For continuing approval:
- Continuation application and appropriate supplemental materials
- Data Safety Monitoring Board (DSMB) reports, or adverse/unanticipated event reports with resolution from the institution where the research is taking place.
- Competing/non-competing grant submissions/annual/progress reports to funders.
- Copies of publications or abstracts resulting from the research.
- IRB approvals from any other reviewing IRB.
- Consent form(s) currently being used to enroll participants. Any revisions to the existing consent form or significant new findings that may relate to the participant's willingness to continue participation should be included in a new/revised consent form for CHS approval. If consent forms have been translated into languages other than English, a current copy of the translated version, as well the Translation Attestation Form also must be submitted for CHS review.

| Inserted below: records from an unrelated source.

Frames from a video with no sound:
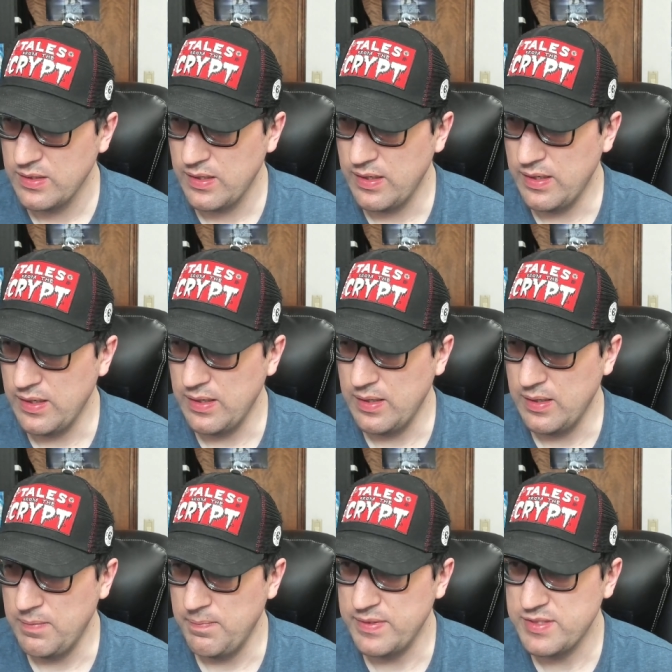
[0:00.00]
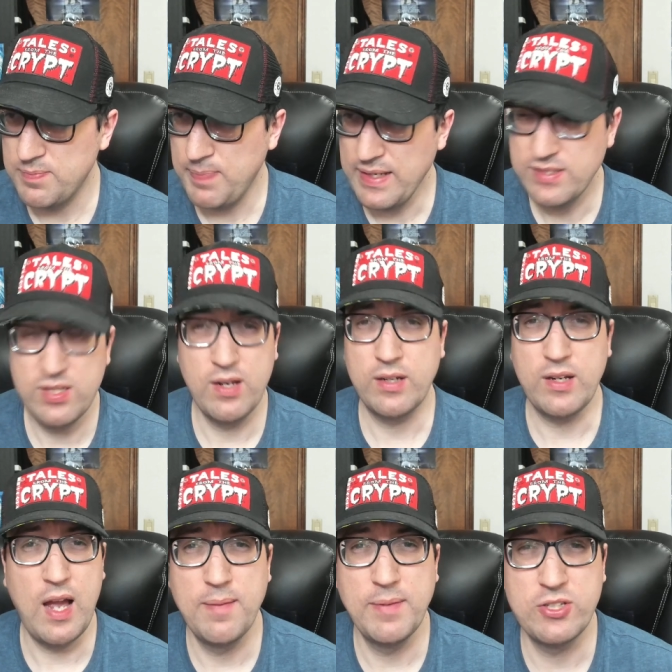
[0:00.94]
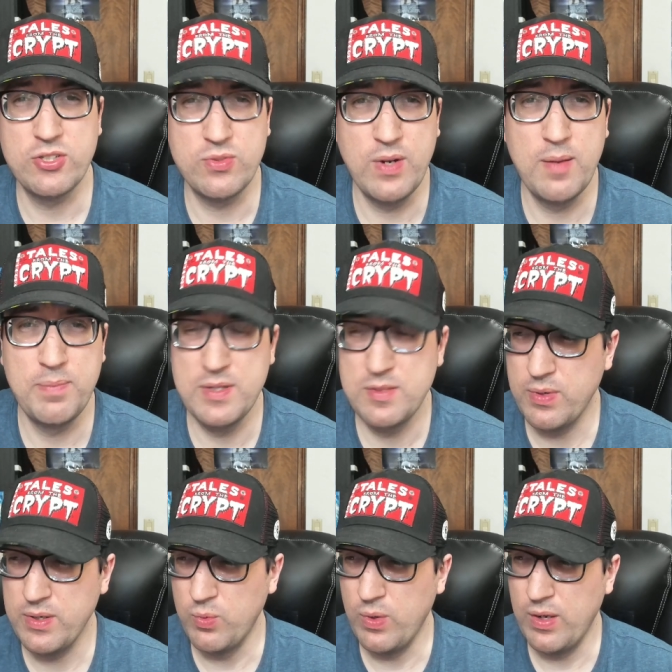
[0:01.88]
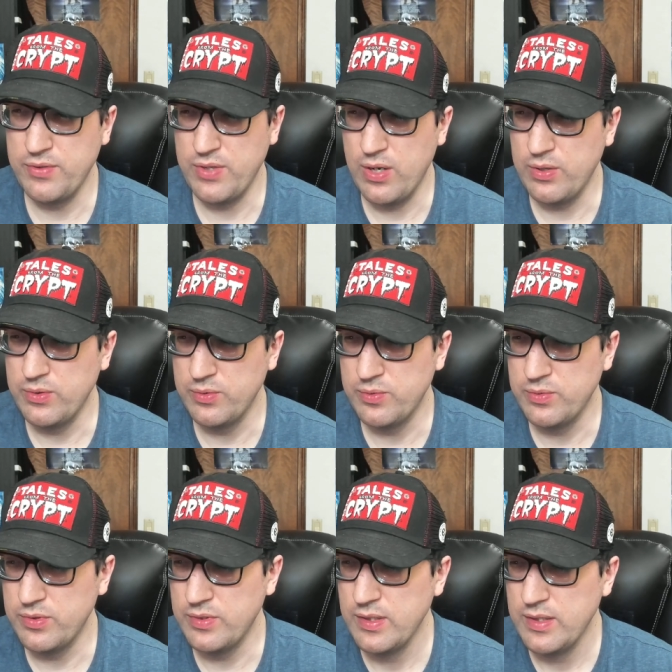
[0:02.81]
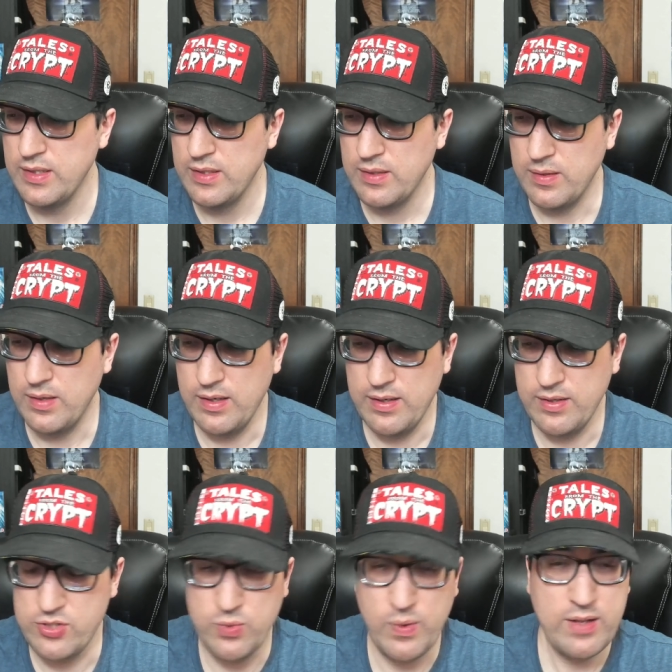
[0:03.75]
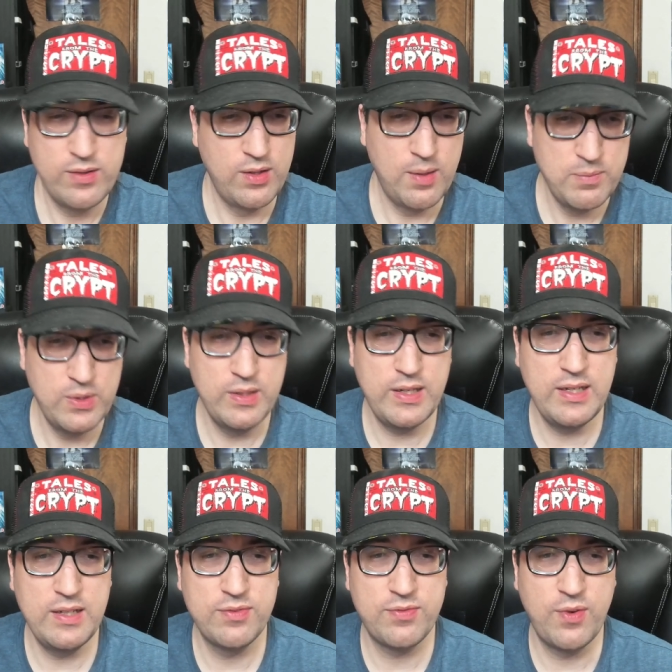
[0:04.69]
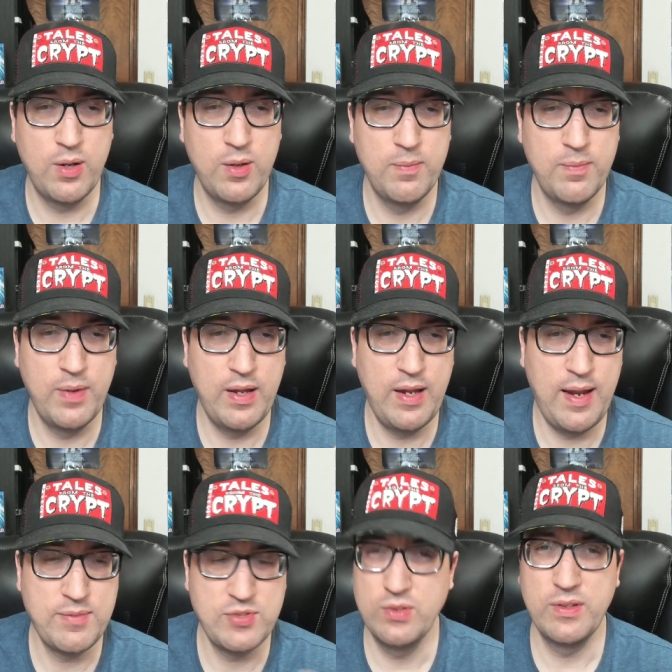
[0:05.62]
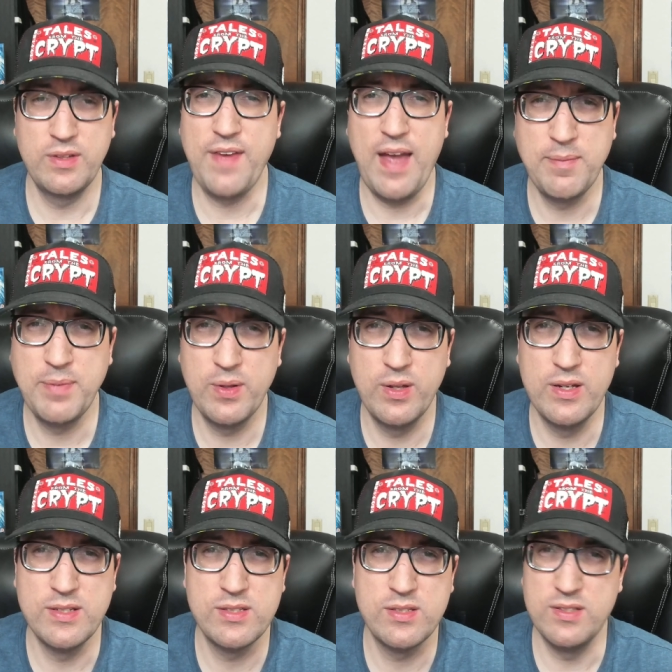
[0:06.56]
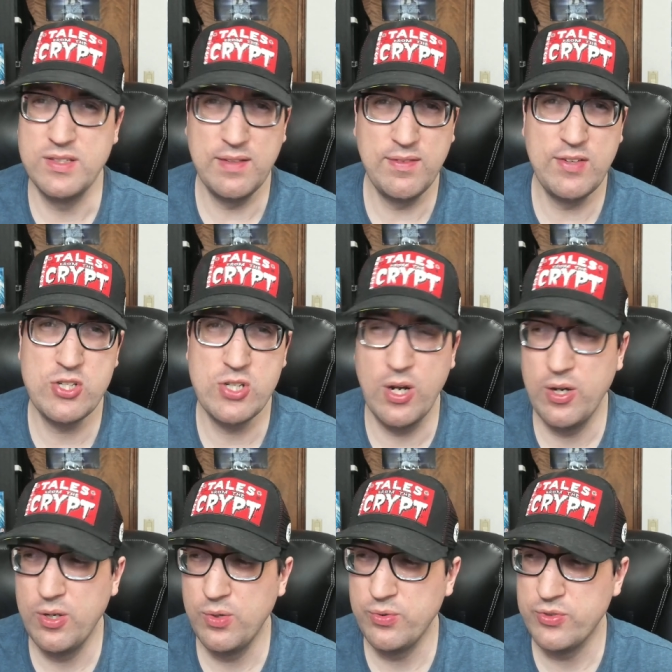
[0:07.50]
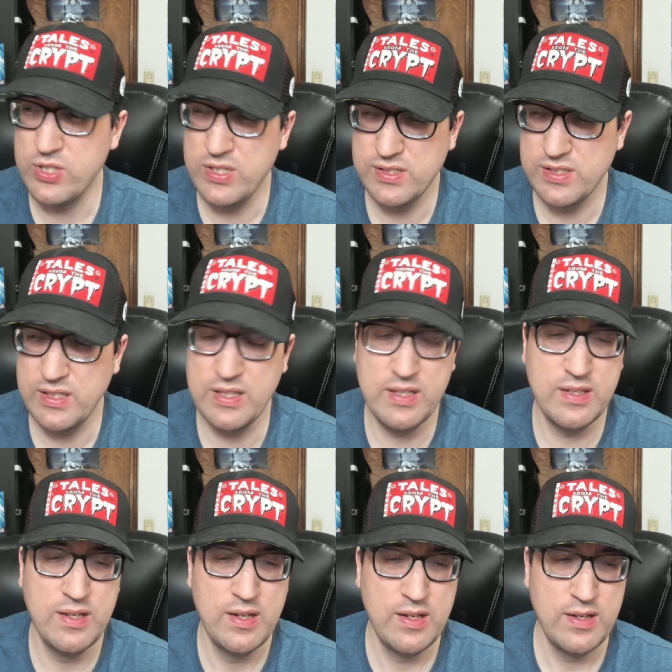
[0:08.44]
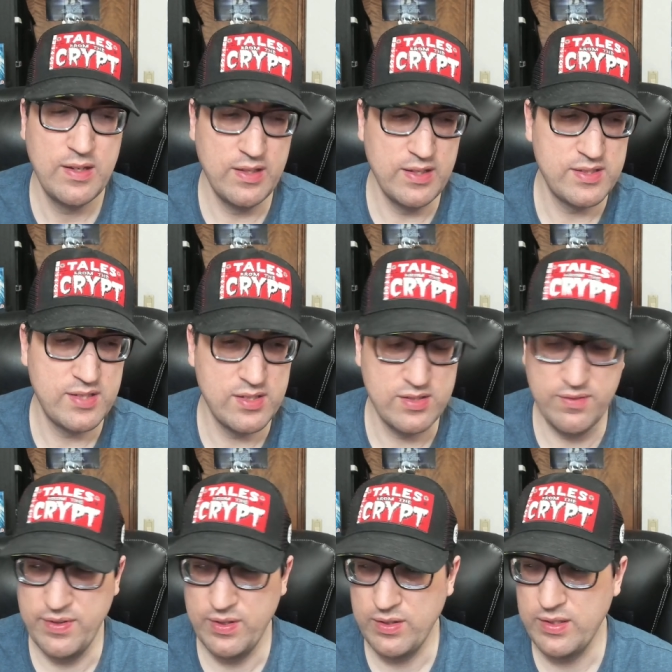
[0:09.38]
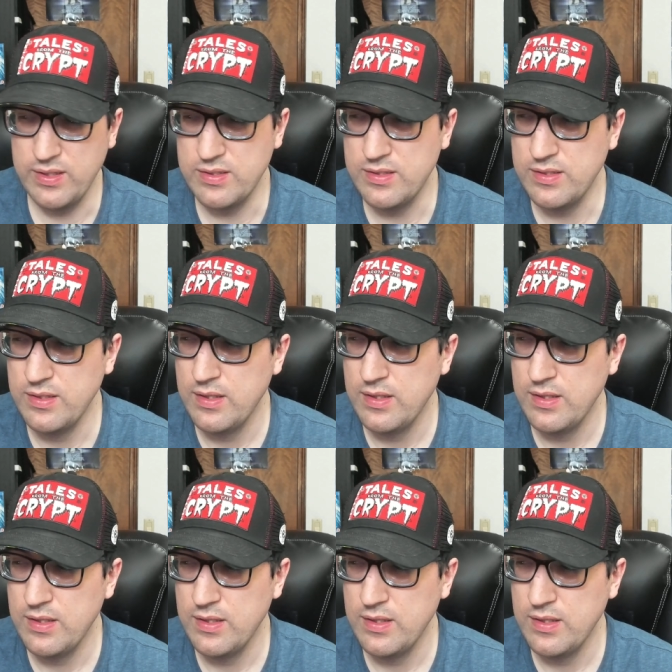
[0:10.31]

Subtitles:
It's based on a comic strip that's pretty well known. Joanna Lumley from Absolutely Fabulous, the TV show, she's in this as the villain.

- Requests for amendments of any modifications sought to the research project (such as the addition or removal of research personnel, changes in study design or study population, addition or subtraction of the number of participants to be enrolled in the study, additions or changes to recruitment or other research materials) and any supporting materials (such as revised protocols and/or revised CHS applications).
5. What if I have changes to my study/study materials after I get approval?
An Amendment Request Form, as well as any revised study materials, must be submitted to the CHS for approval, prior to implementation.
6. Who can I talk to in the CHS Office?
There are 5 people in the CHS office, and anyone in the office can help you with basic inquiries. Once a CHS application is submitted, a CHS Research Officer will be assigned to work with you and will contact you directly.